E há a utilização de snipers treinados para disparar sobre jornalistas, crianças, quem dá apoio médico. Ou os ataques a ajuda humanitária autorizada, porque a fome é, em Gaza, uma poderosa arma de guerra.
A parte menos impressionável deste programa é a que nos devia assustar mais. Exatamente pela sua limpeza tecnológica. Segundo a revista israelita “+972” (a IDF nega), Israel terá marcado milhares de habitantes como suspeitos, socorrendo-se de Inteligência Artificial, que tem um algoritmo que cruzou vários critérios para as selecionar. E, para que os ataques fossem mais rápidos do que um humano conseguiria, também a usou para a localização destas pessoas, escolhendo o momento em que estavam em casa (mais fácil) para o ataque – com os “danos colaterais” que se imagina. Este segundo programa chama-se "Onde está o papá?" Não é novidade a industrialização da morte, quando é preciso responder à necessidade de rápida produtividade, usando tecnologia avançada e organização metódica. É bastante admirada por quem tem pouca memória.
NO BANCO DOS RÉUS
Todos estes soldados têm comandantes que, se houver justiça, terão de ser punidos. No topo do comando está Benjamin Netanyahu, primeiro responsável pela morte de 40 mil pessoas em Gaza (nem dos reféns quis saber) e veremos por quantas mais no Líbano e na Síria. Como não partilho dos seus valores, não quero que façam com ele o que fez com Haniyeh ou Nasrallah. Desejo vê-lo no banco dos réus. Se isso não acontecer, assumamos o que diz Susan Abulhawa: “conceitos como diretos humanos e direto internacional são para pessoas brancas e ocidentais”.
Esta é a parte da lei. Mas os cúmplices políticos são os que podiam travar os crimes e não o fizeram. São os EUA, a Alemanha, a França ou o Reino Unido que, durante a carnificina, dão armas, informação e apoio militar e operacional ao criminoso, ao mesmo tempo que lançam sonsos apelos de cessar-fogo.

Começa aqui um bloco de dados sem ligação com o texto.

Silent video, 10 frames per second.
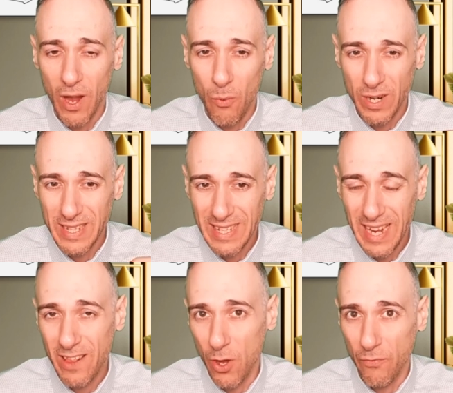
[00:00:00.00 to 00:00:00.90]
I want to
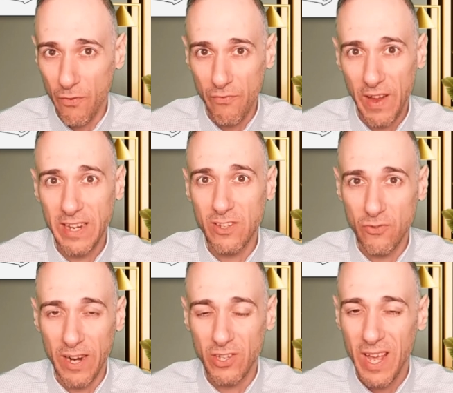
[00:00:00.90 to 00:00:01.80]
say, though, for fading
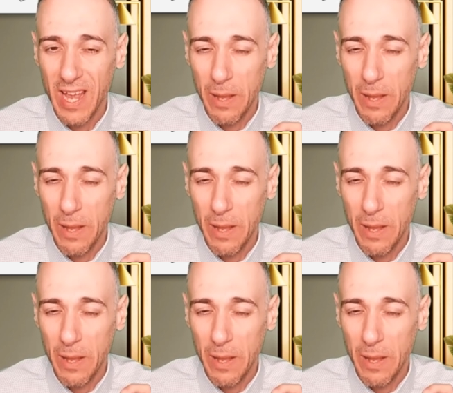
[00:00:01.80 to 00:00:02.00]
strategy,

O título deste artigo é inspirado no livro de Primo Levi, “Se isto é um Homem”, que relata a sua terrível experiência em Auschwitz. Não procuro paralelos. Mas, se decidirmos isolar a experiência da desumanização do outro a um único momento da história, dificilmente aprenderemos alguma coisa com ela com ela.
“Poderíamos simplesmente matar-vos a todos, ninguém nos impedirá”, disse o soldado carregado de razão. Na reportagem, uma palestiniana grita, em desespero, para o cameraman: “Estás a filmar para quem? Ninguém se importa connosco!” Os palestinianos sabem isso. E ninguém pode dizer que não sabe. Está tudo espalhado nas redes.»